Se você, assim como eu, está de calculadora na mão e olho no mapa eleitoral americano desde terça-feira, já deve ter se perguntado quando, afinal, os Estados Unidos, que se orgulham tanto de sua democracia, irão mudar o sistema eleitoral.
Falo desse processo de voto indireto, que dá aos Estados um determinado número de delegados no colégio eleitoral. Cada unidade da federação define as regras do jogo como quer, sem uniformidade nacional ou a institucionalização de uma autoridade nacional, uma espécie de TSE (Tribunal Superior Eleitoral) americano.
Cubro eleições americanas desde 2000 - presencialmente, nos Estados Unidos, fui enviado especial do Grupo RBS em 2008, 2012 e 2016. A cada disputa, quando a situação complica, os votos atrasam e os perdedores esperneiam, reivindicações sobre mudanças no processo aparecem. Passada a posse, nada muda.
Por quê?
Nada muda porque o sistema eleitoral americano, criticado por grupos quando não lhes convêm, favorece, ganhe quem ganhar a eleição de 2020, os dois partidos que detêm a hegemonia política americana: republicanos e democratas.
O sistema inviabiliza o crescimento de outras legendas.
Um exemplo: em 2000, naquela conturbada eleição que deu vitória, no tapetão, a George W. Bush, o candidato do Partido Verde, Ralph Nader, obteve 2,74% dos votos nacionais, sendo que 1,6% desses foram recebidos na Flórida. A reação dos democratas: "Nader 'roubou' a eleição de Al Gore e entregou a Bush".
Em sua visão, os eleitores que votaram em Nader tenderiam a escolher o democrata, o que faria diferença naquela disputa, pois 537 votos seriam suficientes para virar a partida na Flórida e dar a Gore a Casa Branca.
O colégio eleitoral perpetua o bipartidarismo nos EUA.

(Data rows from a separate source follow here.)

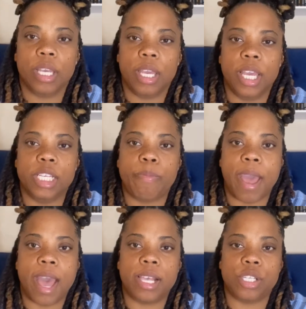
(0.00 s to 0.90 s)
his
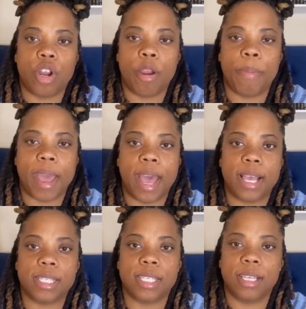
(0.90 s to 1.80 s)
past and her
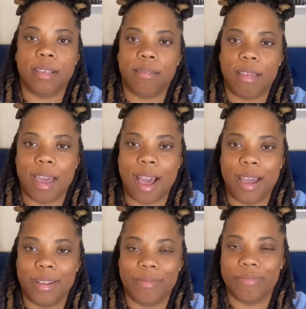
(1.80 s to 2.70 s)
past, they
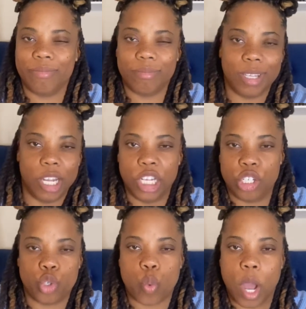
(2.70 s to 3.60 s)
kind of
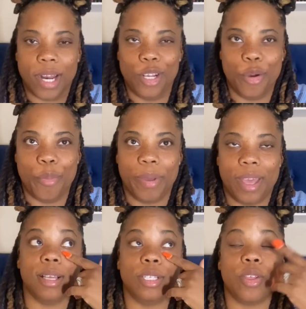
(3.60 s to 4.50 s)
intertwine a little
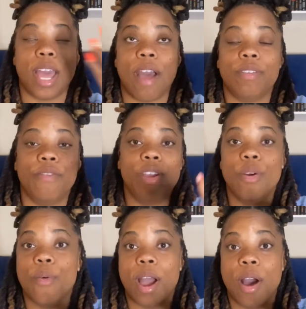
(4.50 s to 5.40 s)
bit. So they have to
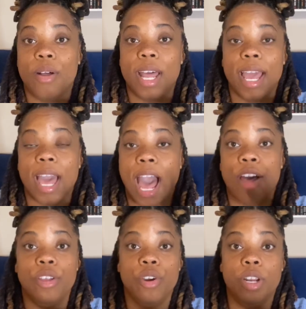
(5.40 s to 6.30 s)
figure out like how
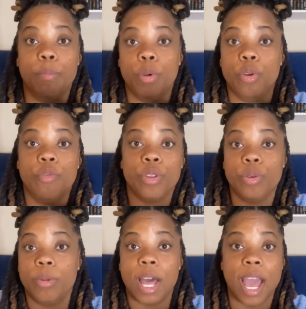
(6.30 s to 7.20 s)
they're going to maneuver through
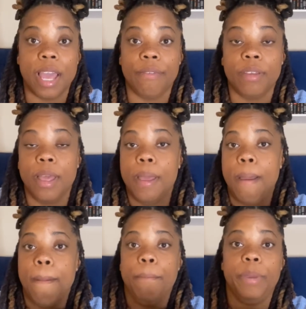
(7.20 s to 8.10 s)
life,
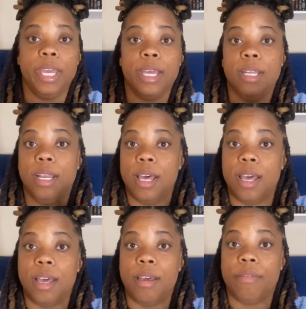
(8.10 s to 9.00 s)
be in
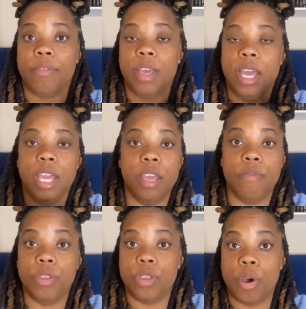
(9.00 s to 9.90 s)
love,
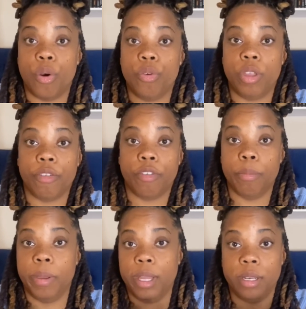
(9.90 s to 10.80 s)
even though they're
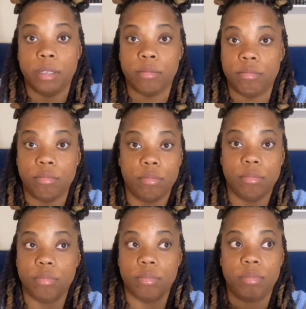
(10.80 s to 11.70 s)
forbidden.
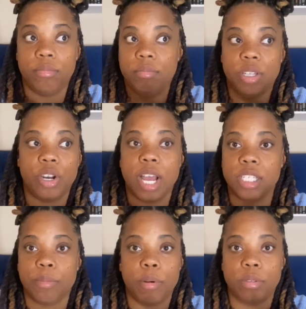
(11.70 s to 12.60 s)
They're not
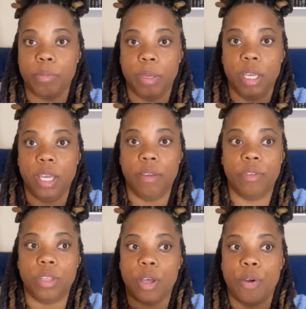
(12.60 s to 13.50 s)
supposed to be,
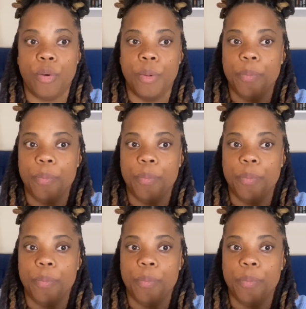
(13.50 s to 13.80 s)
even though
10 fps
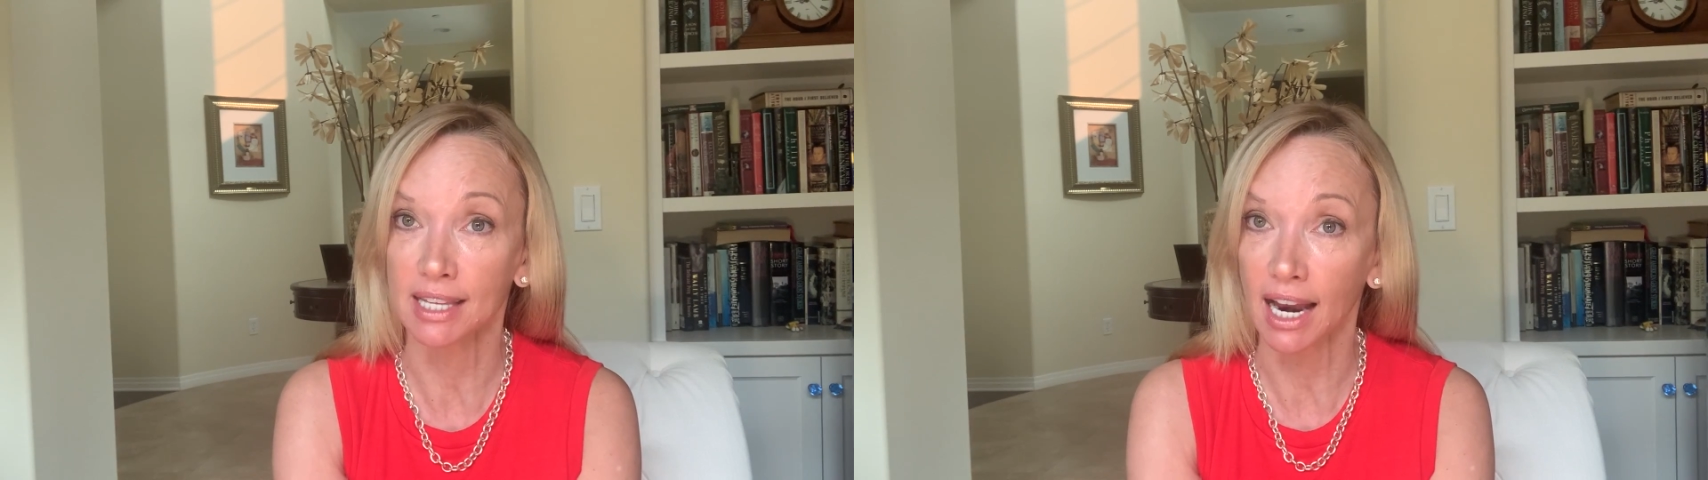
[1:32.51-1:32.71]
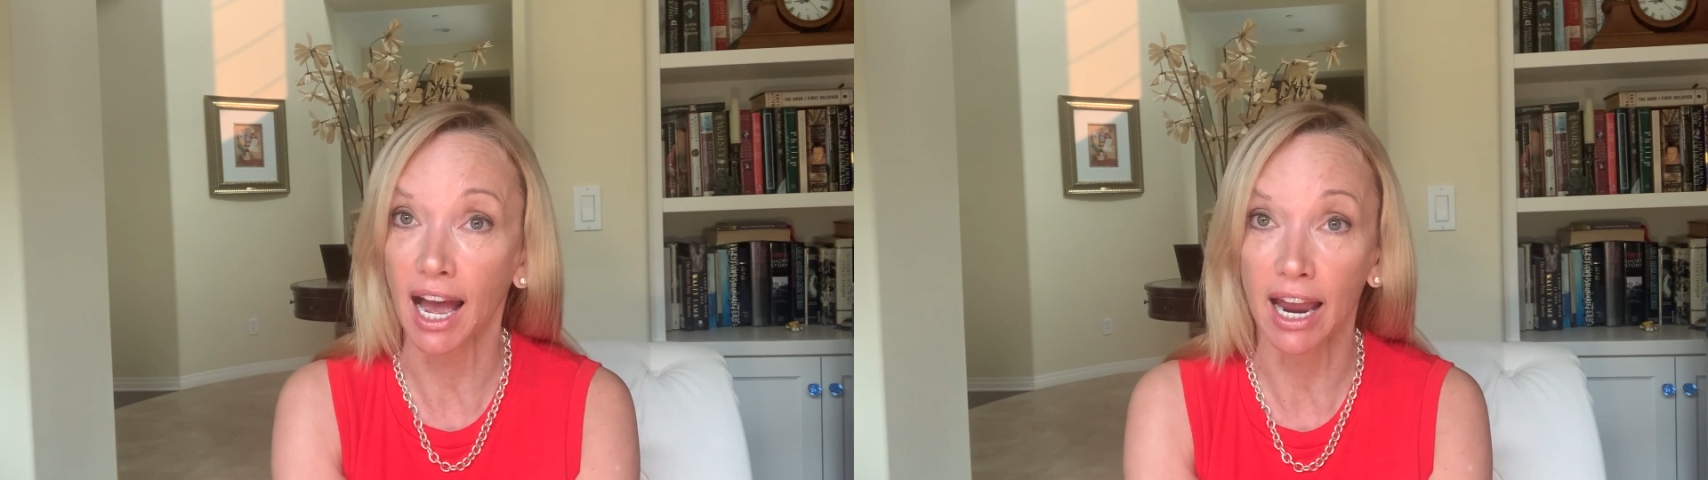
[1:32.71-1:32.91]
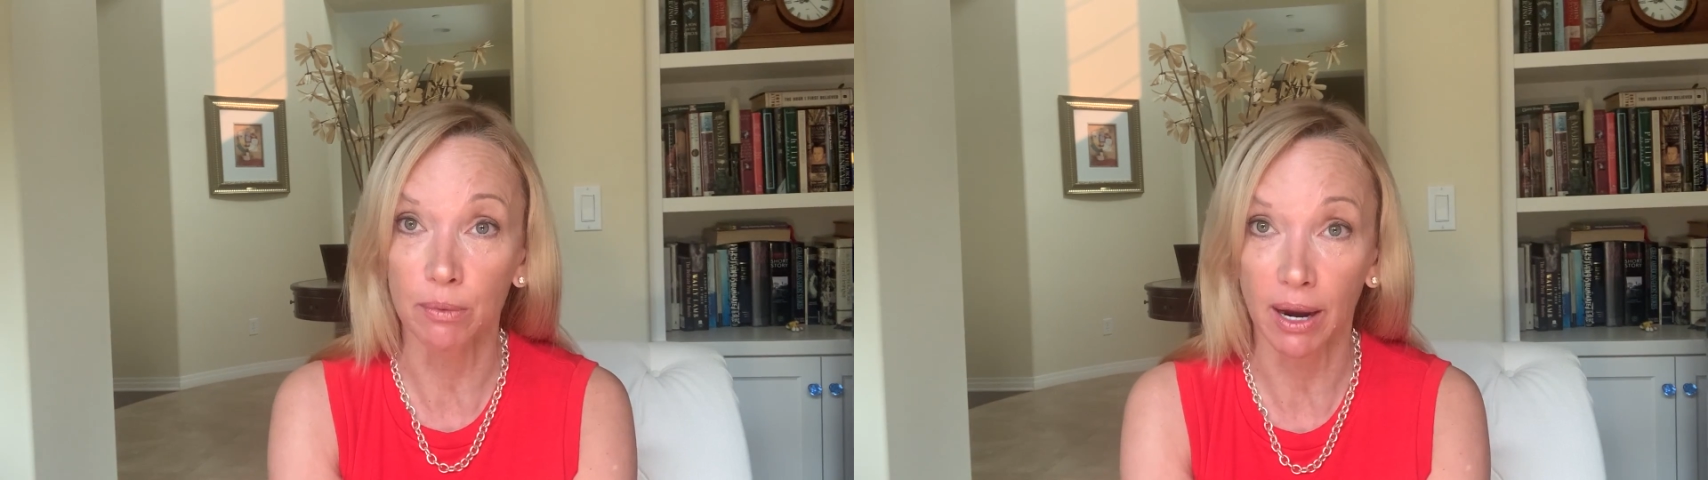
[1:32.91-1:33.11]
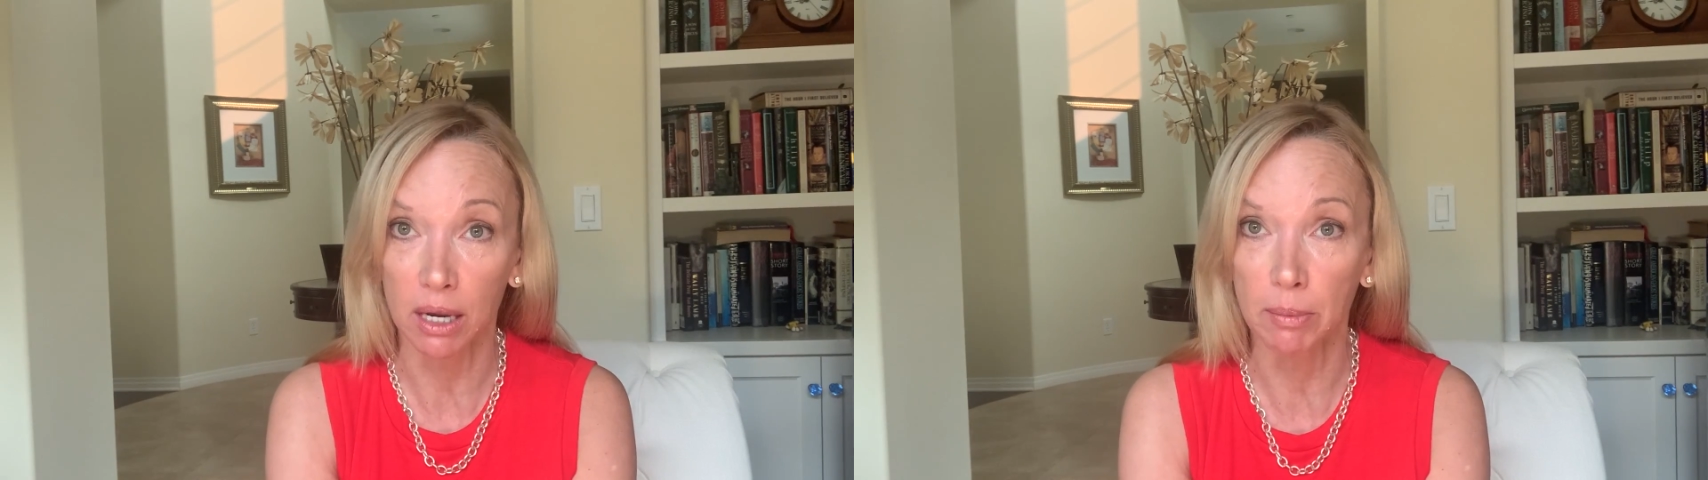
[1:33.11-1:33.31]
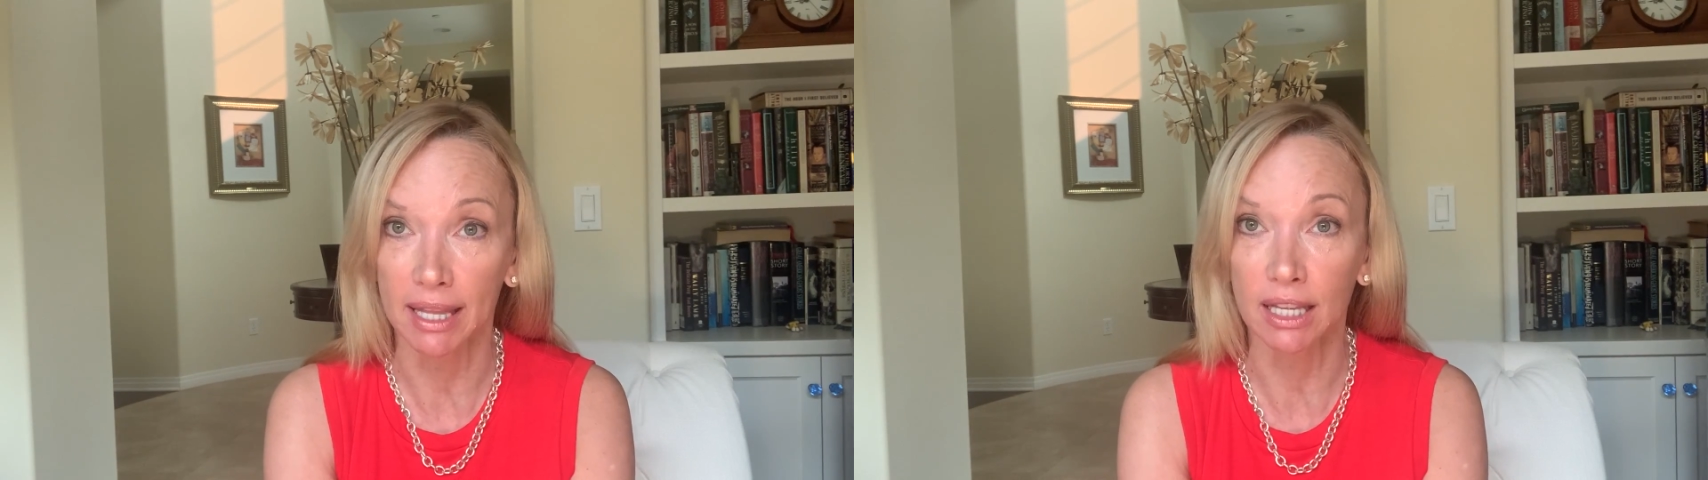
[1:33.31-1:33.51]
that I
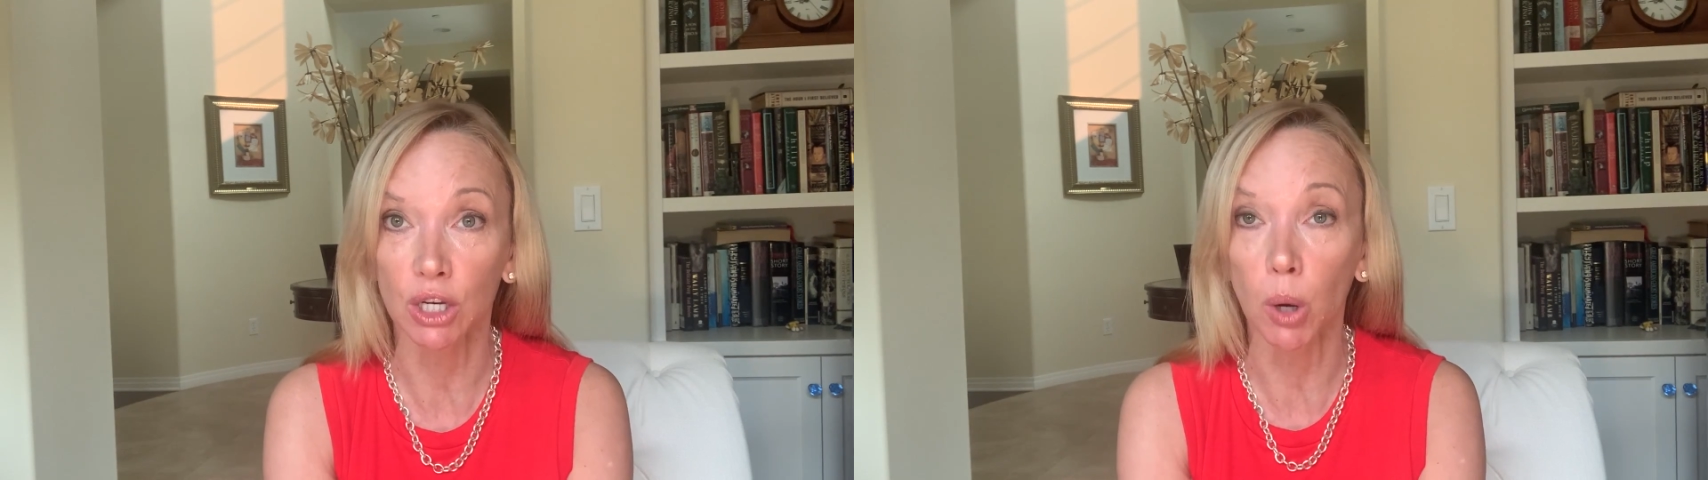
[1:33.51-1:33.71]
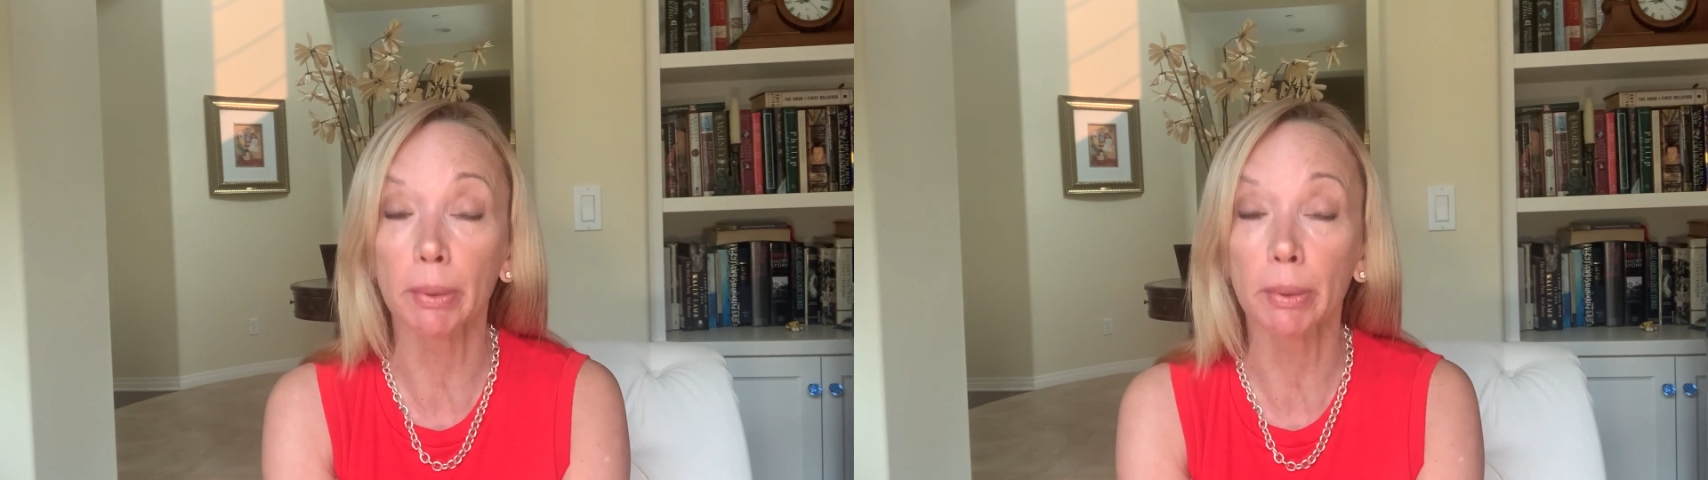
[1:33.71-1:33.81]
recommend that go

Há quem diga, em defesa do sistema tal qual o conhecemos, que ele favorece o federalismo, dando aos Estados autonomia para decidir suas próprias leis eleitorais, etc. Mas a verdade é que ele não representa os Estados Unidos da América do século 21. Quando foi escolhido, durante a redação da Constituição, em 1787, era impossível a realização de uma votação popular nacional devido ao tamanho continental da nação e às dificuldades de comunicação.
Os "pais fundadores" inventaram o colégio eleitoral, com cada Estado escolhendo delegados para integrá-lo. Fazia sentido: Estados menores ganhavam voz mais forte na escolha do presidente. Nos Estados escravocratas do Sul, mesmo que escravos não votassem, faziam peso demográfico ao serem contados no censo (incrivelmente, eram considerados três quintos de uma pessoa). Como o número de delegados no Colégio Eleitoral era determinado pelo tamanho da população do Estado, quem tinha mais gente teria mais influência na hora de escolher o presidente.
Hoje, o número de delegados não corresponde à população, e sim ao número de parlamentares no Congresso. A cada Estado é garantido dois senadores e pelo menos um deputado, o que corresponde ao mínimo de três delegados.
Outro argumento para a criação do colégio eleitoral é que havia o entendimento que o cidadão comum não teria conhecimento suficiente para escolher o presidente. Essa escolha deveria ser feita por pessoas mais educadas do que o cidadão mediano. Essa tese é igualmente arcaica hoje.
O sistema conhecido como "the winner takes all" (o vencedor leva todos) — que faz com que um candidato que ganhe na Flórida, como Donald Trump na atual eleição, leve todos os 29 delegados para o colégio eleitoral — reduz a disputa a algumas poucas regiões. Ou seja, não se trata de uma eleição nacional. Os dois candidatos, sabedores de que já têm garantidos os votos dos Estados vermelhos ou azuis, focam suas campanhas nos "battlegrounds", os campos de batalha. Não é exagero dizer que nem Trump nem Joe Biden gastaram muito dinheiro para aparecer em eventos em Montana (onde os republicanos dominam) ou em Illinois (feudo democrata).
A essa altura do campeonato, com o mundo de olho em Nevada, no Arizona, Geórgia, Carolina do Norte e Pensilvânia, pode-se imaginar que, graças ao processo eleitoral do século 18, o voto do eleitor desses Estados vale mais do que o dos outros 45.